The elliptical can be an effective way to do cardio without too much impact. The elliptical is better than a boot camp for sure!  If you are holding the machine properly, and not hunching over, there is minimal negative impact on posture.  Because of the low impact and upright nature of the elliptical, this machine can be a wonderful choice if you’re just starting out with exercise.

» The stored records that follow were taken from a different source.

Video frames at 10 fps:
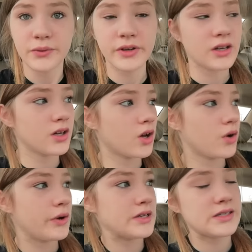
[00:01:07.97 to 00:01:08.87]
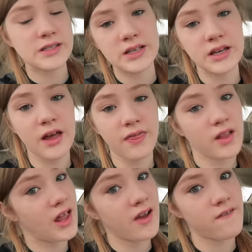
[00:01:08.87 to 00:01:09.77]
We're gonna go see The
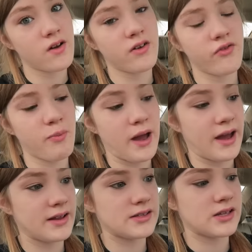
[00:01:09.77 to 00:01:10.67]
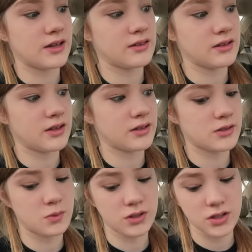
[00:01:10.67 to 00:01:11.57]
Life of Pets. I think
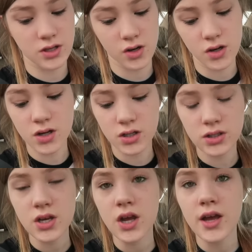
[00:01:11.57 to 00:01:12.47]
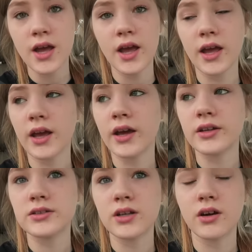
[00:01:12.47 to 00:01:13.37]
that's what it's called.
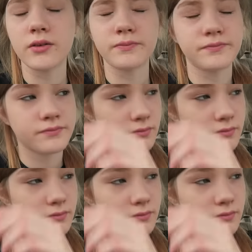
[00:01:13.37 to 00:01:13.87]
And um,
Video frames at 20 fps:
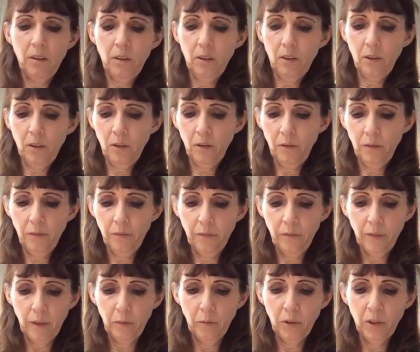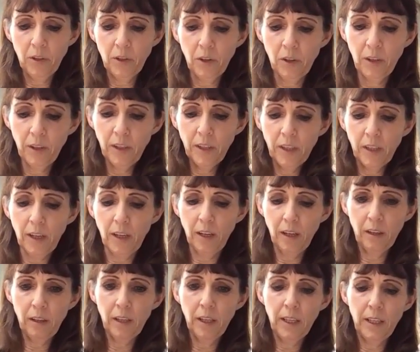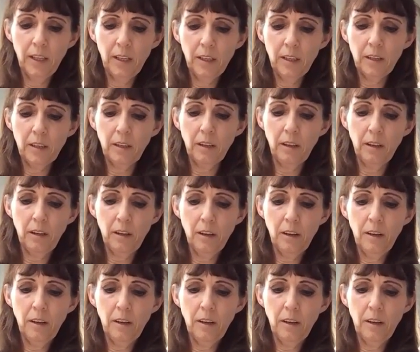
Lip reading: So I'm just going to cut these.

The treadmill would be my favorite choice for anyone looking to get indoor exercise.  We don’t walk enough as human beings and walking properly is good for you! We were meant to walk.  It involves proper pelvic movement, hip flexion, hip extension and bilateral shoulder movement.  Of course, standing upright as you walk is key!  Walking, hunched over on a treadmill staring at your cell phone, is NOT what you should be doing on a regular basis.  Like everything else, be mindful of your posture, and walking is a great way to exercise.

Look Before You Leap

As you can see there is a theme here.  Some forms of exercise are clearly more effective at maintaining good posture than others.  It’s important to evaluate the class, the instructor and the movement. If you are shifting out of a boot camp class, be sure to pick something better for your posture!

Every type of movement requires attention to form and alignment.  The mind body connection is critical to the success of improving posture and pain.  This is the part that is often missing in a boot camp. Regardless of what activity you choose, if you continue to do it with careful attention as to how you are performing the exercise, then you will affect real change in your posture.